「俺さ。今まで全部このプライベートなところ見せて幻滅されてきたから、その面倒を見てくれた挙句、好きになってもらったのなんて初めてなわけ。そりゃひっくり返って驚きもする」

「あは、確かにひっくり返ってましたね。まあ確かに普段の生活は凄いですが……今までの人はびっくりしたんですかねえ?」

「でも思えば、じゃあ直す! って言いきらなかった俺も悪い。多分、そこまで好きじゃなかった。
 だから初めてなんだよね、この生活を頑張って何とかするから、付き合ってくださいって自分から言ったの」

 どきりと胸が鳴った。布団の中で、彼が私の手を探し当てる。

 ゆっくり遊ぶように、指を絡めて握られた。

「佐伯さんは元カレと付き合ったこと凄く後悔してるかもしれないけど、でもそれがなかったら俺たち始まってないかもしれないから、俺としてはありがたい気持ちもあるから複雑」

「確かに、大和の浮気にショックを受けてなければ仕事のミスもしなかったし、高熱で倒れた成瀬さんを看病する羽目にもなりませんでしたね!」

「そう思うとすごいよね、どこかでちょっと違ったらこうなってないのかって」

 熱い手が強い力で握ってくる。私もそれをしっかりと握り返した。

 未だに夢心地の私に、現実だよと教えてくれるようだった。少しだけ汗ばんだ手のひらが、酷く尊い。

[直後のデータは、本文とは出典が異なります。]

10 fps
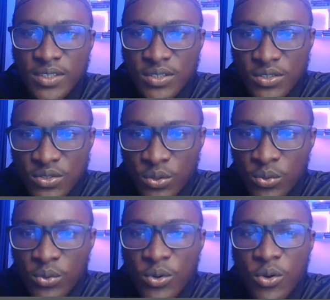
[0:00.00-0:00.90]

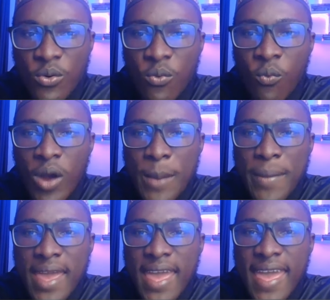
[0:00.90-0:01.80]
So
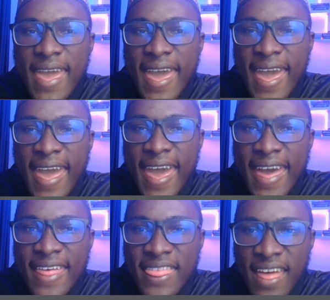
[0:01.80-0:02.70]
wama
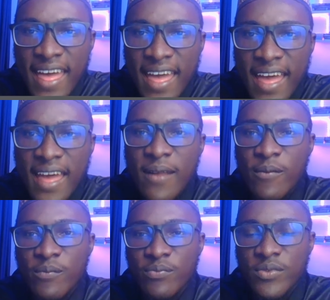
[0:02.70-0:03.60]
hadha,
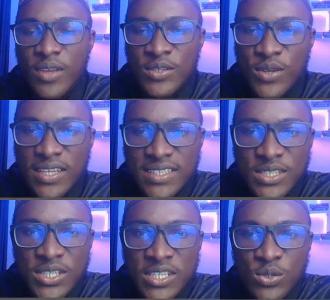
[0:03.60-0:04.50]
as you can
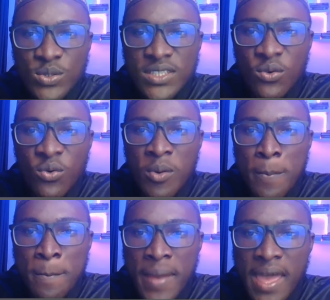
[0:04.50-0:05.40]
see, he used
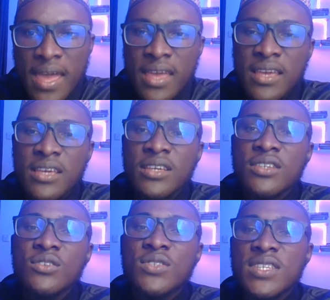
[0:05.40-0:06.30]
ma.
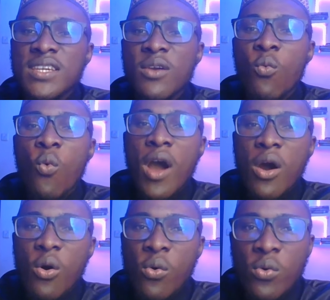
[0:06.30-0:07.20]
You see,
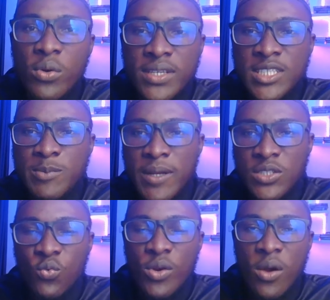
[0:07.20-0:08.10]
wow, this
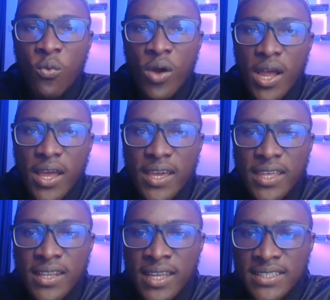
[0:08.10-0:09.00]
particular wa
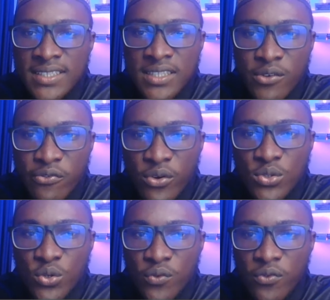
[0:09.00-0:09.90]
that is in the
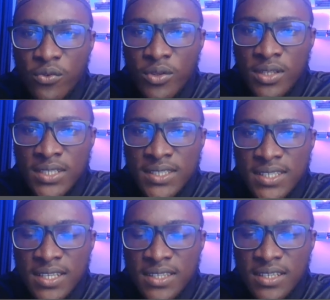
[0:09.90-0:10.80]
front of this
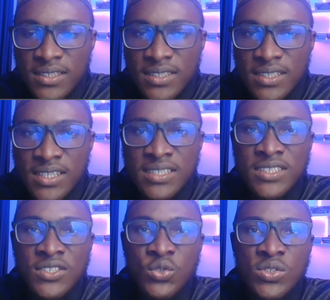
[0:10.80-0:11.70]
sentence, it
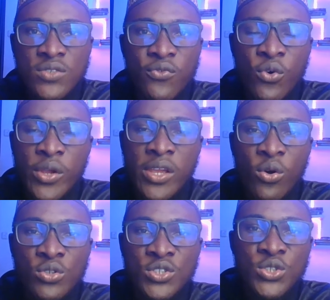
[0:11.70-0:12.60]
is used for a
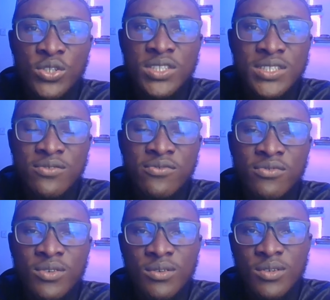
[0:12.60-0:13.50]
conjunctive
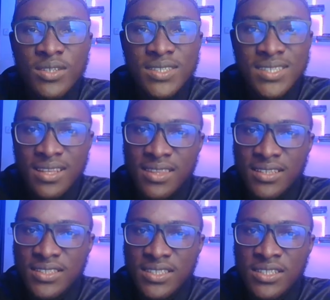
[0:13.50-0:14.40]

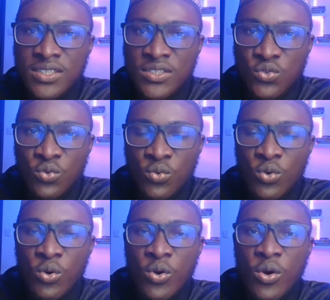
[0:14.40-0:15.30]
sentence. It is to
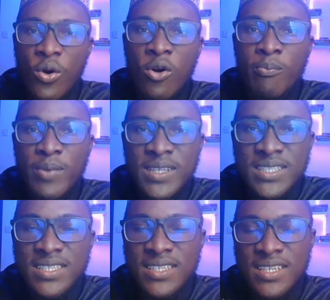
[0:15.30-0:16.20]
complete
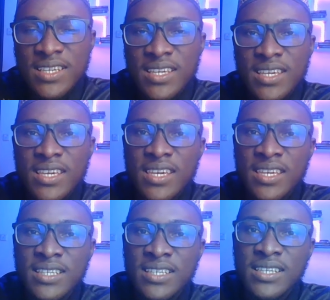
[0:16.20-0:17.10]

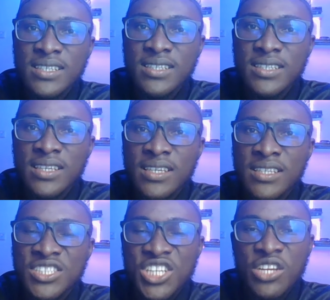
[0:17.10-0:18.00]
a
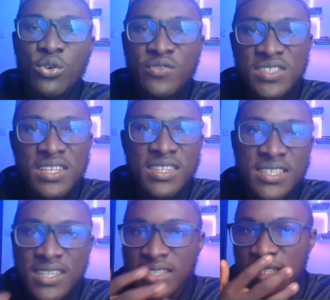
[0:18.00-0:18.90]
chain of
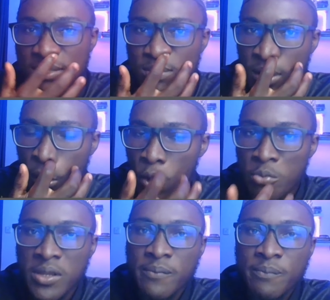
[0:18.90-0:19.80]
sentence that has been
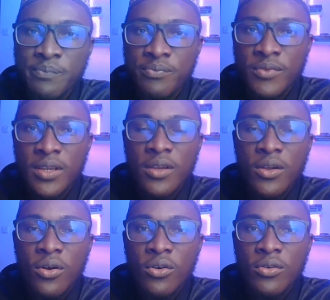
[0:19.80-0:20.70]
coming,
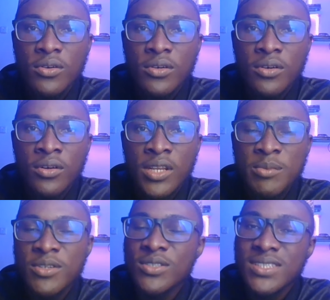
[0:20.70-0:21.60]
or let
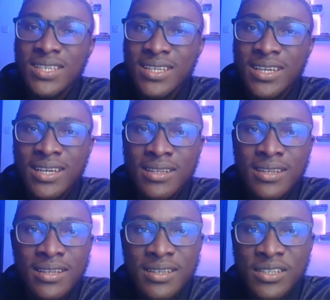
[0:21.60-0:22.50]
me just say
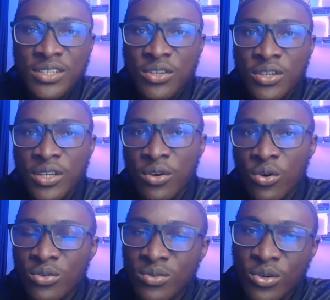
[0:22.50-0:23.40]
in a
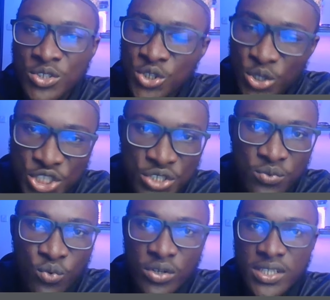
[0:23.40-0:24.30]

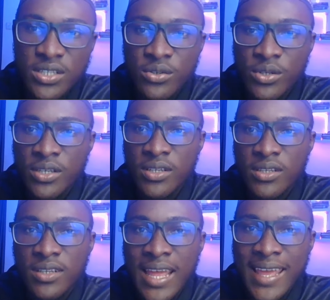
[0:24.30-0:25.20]
conjunction word. Okay,
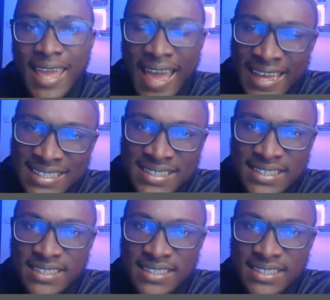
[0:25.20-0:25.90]
like and.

 私たちはお互い顔を見合わせて微笑んだ。と、私は握られた手をそっとほどこうとする。

「すみません、寝る前にシャワーお借りしていいですか」

「え? 今何時だろ」

 成瀬さんがスマホを取り出して確認する。暗い部屋にぱっと光が生まれ、彼の顔を照らした。よく見えるようになった成瀬さんの顔は、時計を見てにやりと笑った。

「まだ二時じゃん」

「もう二時ですか」

「朝までまだまだあるじゃん」

「え?」

「あーやすみでよかったー」

 そう言って彼は私の手を強く引く。体を起こしかかっていた自分はそのままベッドに押し付けられた。まさかと思い、つい懇願する。

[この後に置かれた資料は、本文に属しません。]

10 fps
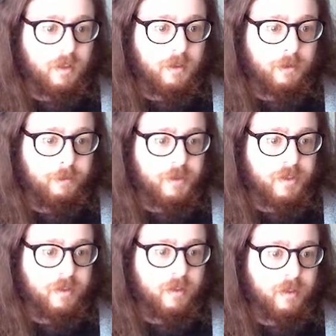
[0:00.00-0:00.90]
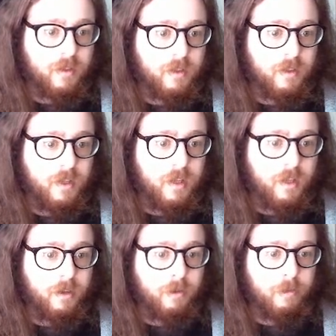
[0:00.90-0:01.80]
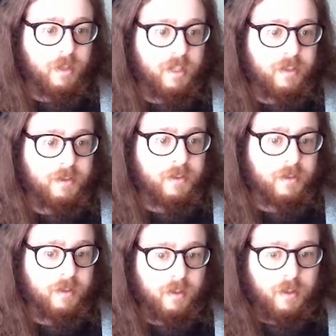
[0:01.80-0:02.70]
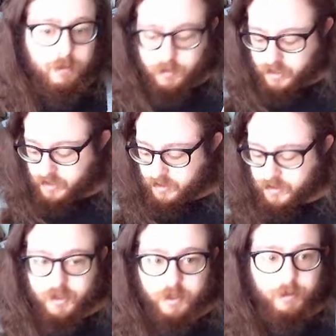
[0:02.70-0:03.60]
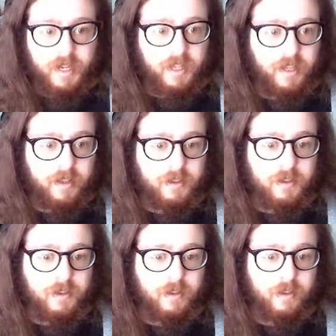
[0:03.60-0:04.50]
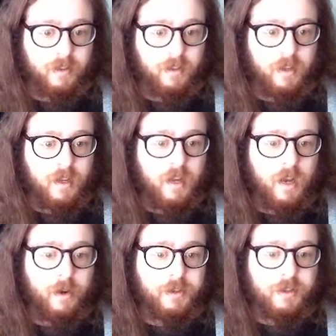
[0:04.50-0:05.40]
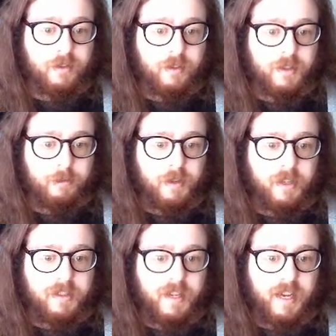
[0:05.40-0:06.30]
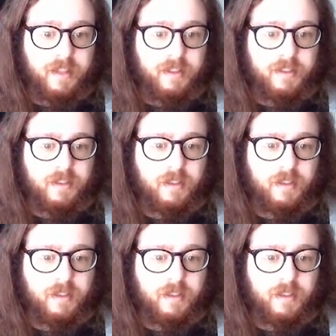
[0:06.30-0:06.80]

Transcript: oops, Oh, please, please listen to my clicks. Oh, is it because I had this?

「ちょっと待ってください! ギブアップ! 頼みます!  もう寝ましょう!」

「うそ、こんな場面でそんな頼みする?」

「イエスギブアップ!」

「ノーノーまだまだ」

「その体力ご飯食べることに使えませんか?」

「不思議だねえ、使えないんだよねえ」

 本当に不思議そうに言った成瀬さんは、私においかぶさって動けないようにしてしまった。私はムードのかけらもない『ギブアップ』を連呼したが、聞き入れてはもらえなかった。